LAPO: Internalizing Reasoning Efficiency via Length-Adaptive Policy Optimization

A two-stage RL framework that teaches models to internalize reasoning efficiency.

LAPO's two-stage framework: first discover natural reasoning lengths, then internalize them as self-proposed budgets.

🎉 News

[2025-7-22] Our paper, LAPO: Internalizing Reasoning Efficiency via Length-Adaptive Policy Optimization, is now available on arXiv!
[2025-9-15] LAPO-D and LAPO-I models are now available on huggingface!

Motivation

Large reasoning models often "overthink," generating excessively long and computationally expensive reasoning chains even for simple problems. Existing methods try to fix this with external, rigid constraints, which can harm accuracy and lack adaptability.

LAPO is built on a new paradigm: what if models could learn the appropriate reasoning depth themselves?
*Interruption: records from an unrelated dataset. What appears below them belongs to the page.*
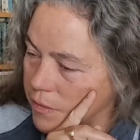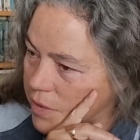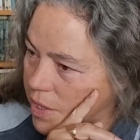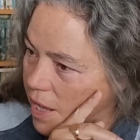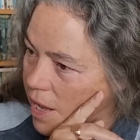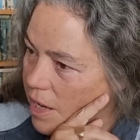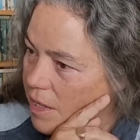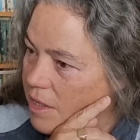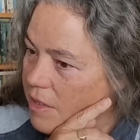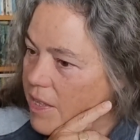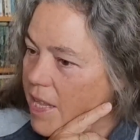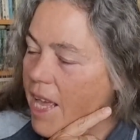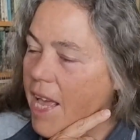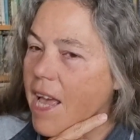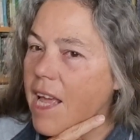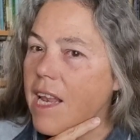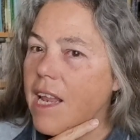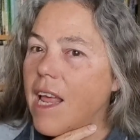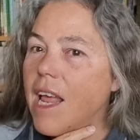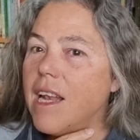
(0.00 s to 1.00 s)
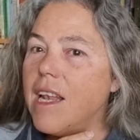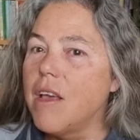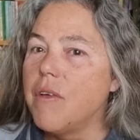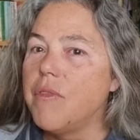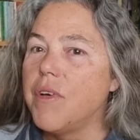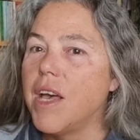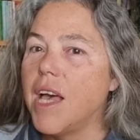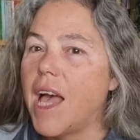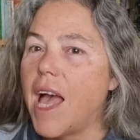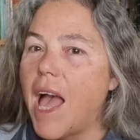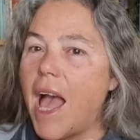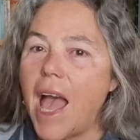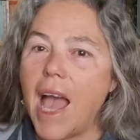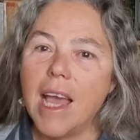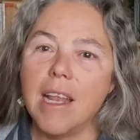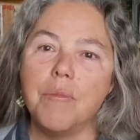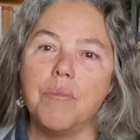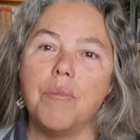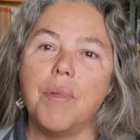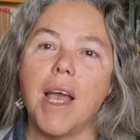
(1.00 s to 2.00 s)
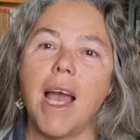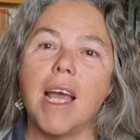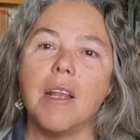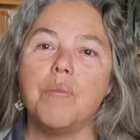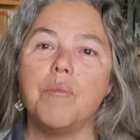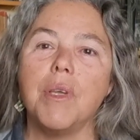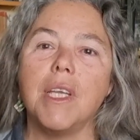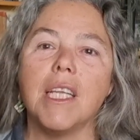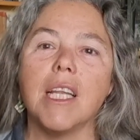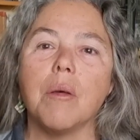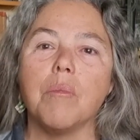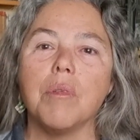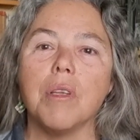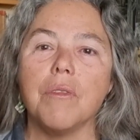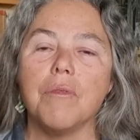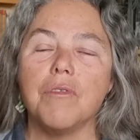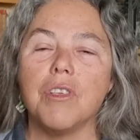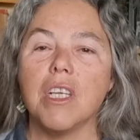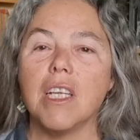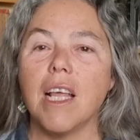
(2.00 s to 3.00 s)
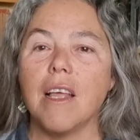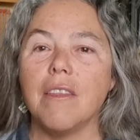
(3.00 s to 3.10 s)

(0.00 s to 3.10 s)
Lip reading: that they had been uplifted,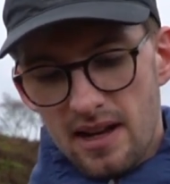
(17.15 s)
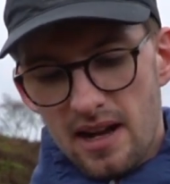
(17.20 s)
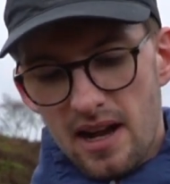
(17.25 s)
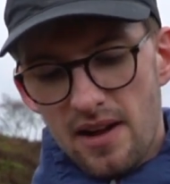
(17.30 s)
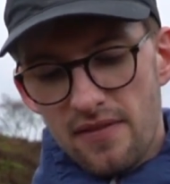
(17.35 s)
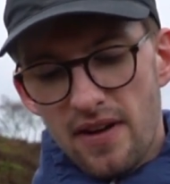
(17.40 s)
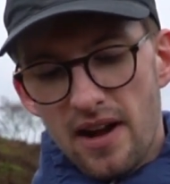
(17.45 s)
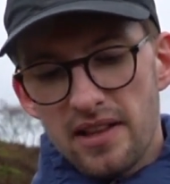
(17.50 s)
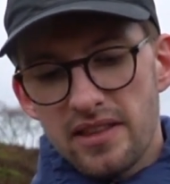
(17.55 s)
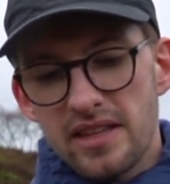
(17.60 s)

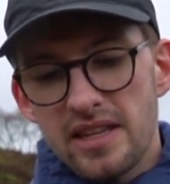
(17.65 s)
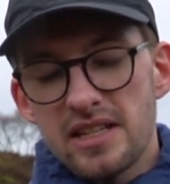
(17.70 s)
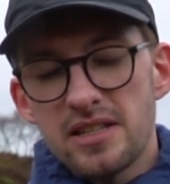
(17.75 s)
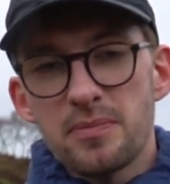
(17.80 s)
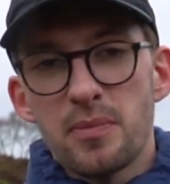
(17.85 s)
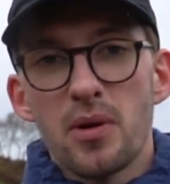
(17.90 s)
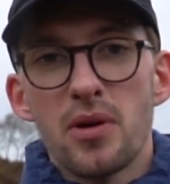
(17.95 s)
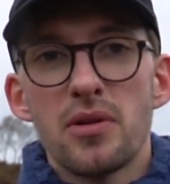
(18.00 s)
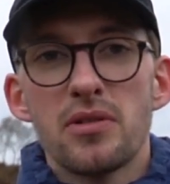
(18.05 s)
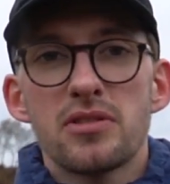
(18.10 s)
I've had these
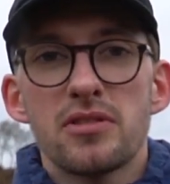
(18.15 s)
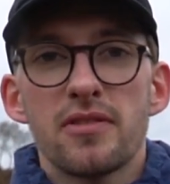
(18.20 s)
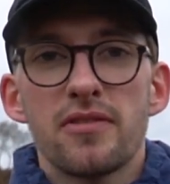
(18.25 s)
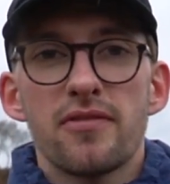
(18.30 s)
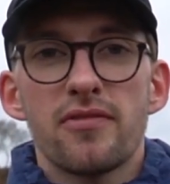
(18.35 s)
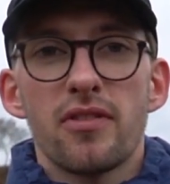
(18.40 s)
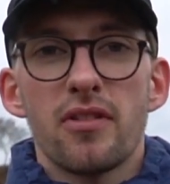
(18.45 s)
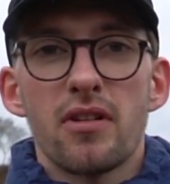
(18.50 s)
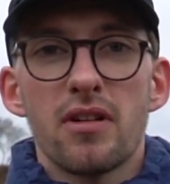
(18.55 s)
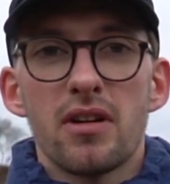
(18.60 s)
boots
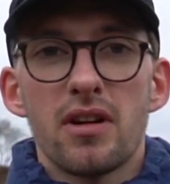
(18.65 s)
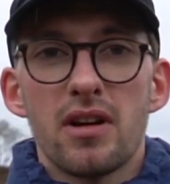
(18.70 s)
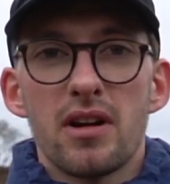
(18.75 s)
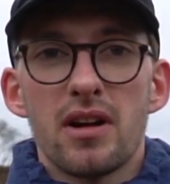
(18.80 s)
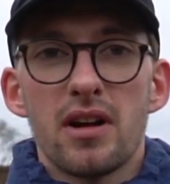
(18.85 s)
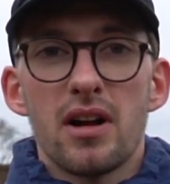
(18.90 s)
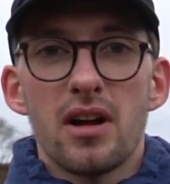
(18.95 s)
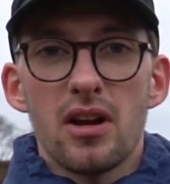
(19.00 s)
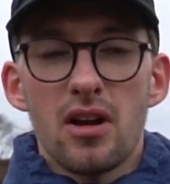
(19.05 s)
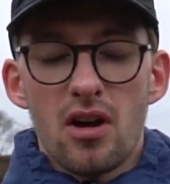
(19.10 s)
for
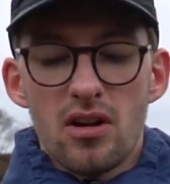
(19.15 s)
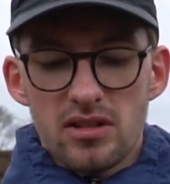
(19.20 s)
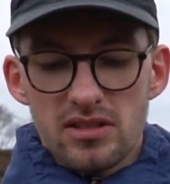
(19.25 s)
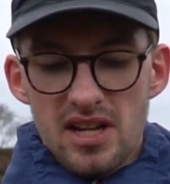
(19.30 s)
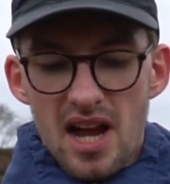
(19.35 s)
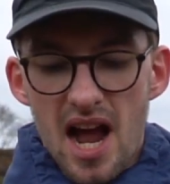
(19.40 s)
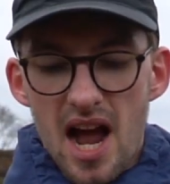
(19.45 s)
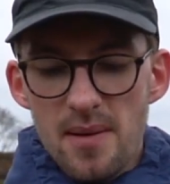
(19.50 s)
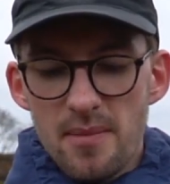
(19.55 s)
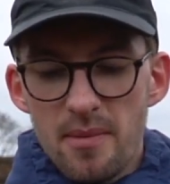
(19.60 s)
a long
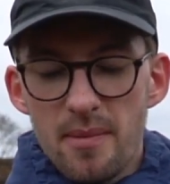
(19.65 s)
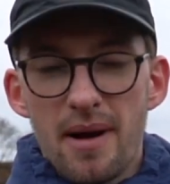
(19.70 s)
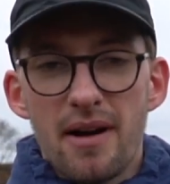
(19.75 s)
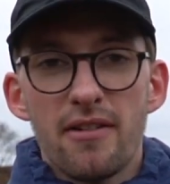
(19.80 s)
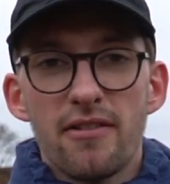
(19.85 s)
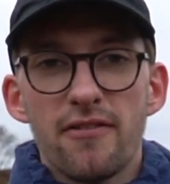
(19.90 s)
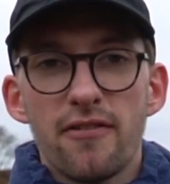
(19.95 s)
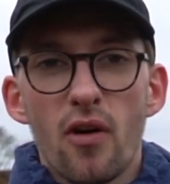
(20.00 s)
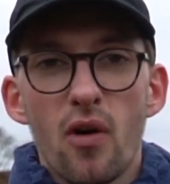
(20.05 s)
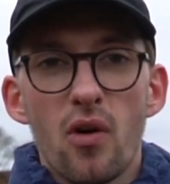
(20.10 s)
time,
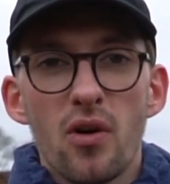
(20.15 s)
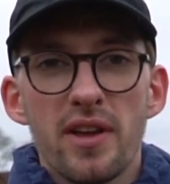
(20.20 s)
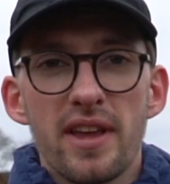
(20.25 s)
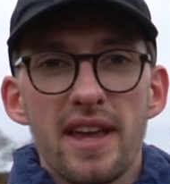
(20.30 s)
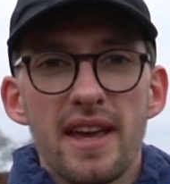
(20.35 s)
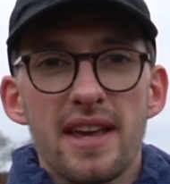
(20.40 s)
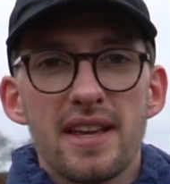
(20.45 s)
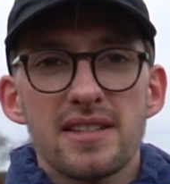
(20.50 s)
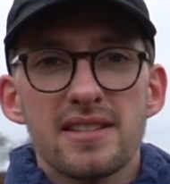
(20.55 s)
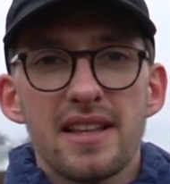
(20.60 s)
about 4
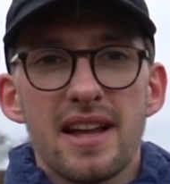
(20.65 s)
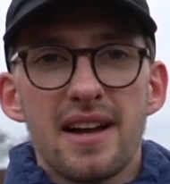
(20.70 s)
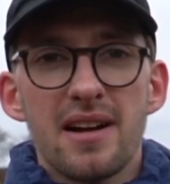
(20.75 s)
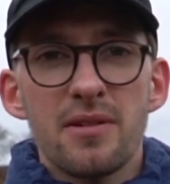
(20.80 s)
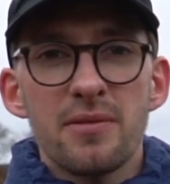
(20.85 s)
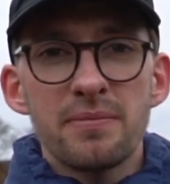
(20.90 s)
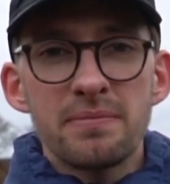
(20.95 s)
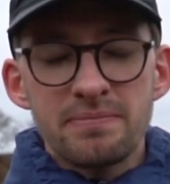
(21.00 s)
years now,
Our key insight is that the lengths of successful solutions contain valuable signals about a problem's intrinsic complexity. LAPO is designed to:

Discover these natural reasoning patterns through a length-aware reward mechanism.
Internalize these patterns by framing them as self-proposed plans within the model's own thought process, leading to genuine, adaptive efficiency.

✨ Highlights

💡 Intrinsic Length Control: Transforms length control from an external command into an internalized skill. The model learns when to think more and when to be concise.
🚀 Simultaneous Efficiency & Accuracy Gains: Reduces token usage by up to 40.9% while simultaneously improving accuracy by 2.3% on challenging math benchmarks.
⚙️ Two-Stage RL Framework: A robust pipeline that first discovers optimal reasoning lengths (Discovery Stage) and then teaches the model to proactively plan for them (Internalization Stage).
📊 State-of-the-Art Efficiency Frontier: Outperforms existing methods by achieving a superior balance between accuracy and computational cost.

🛠 Installation

Our framework is built upon OpenRLHF.

Create and activate a conda environment:

conda create -n lapo python=3.10
conda activate lapo

# pip install
pip install openrlhf

# install vLLM 0.8.5.post1
pip install vllm==0.8.5.post1

Install dependencies:

git clone https://github.com/zju-real/LAPO.git
cd LAPO
pip install -e .
pip install -r requirements.txt

Please ensure you have a PyTorch version compatible with your CUDA drivers installed.

🚀 Training Pipeline

LAPO's training is a detailed two-stage process that requires careful configuration. Please follow these steps precisely to replicate our results.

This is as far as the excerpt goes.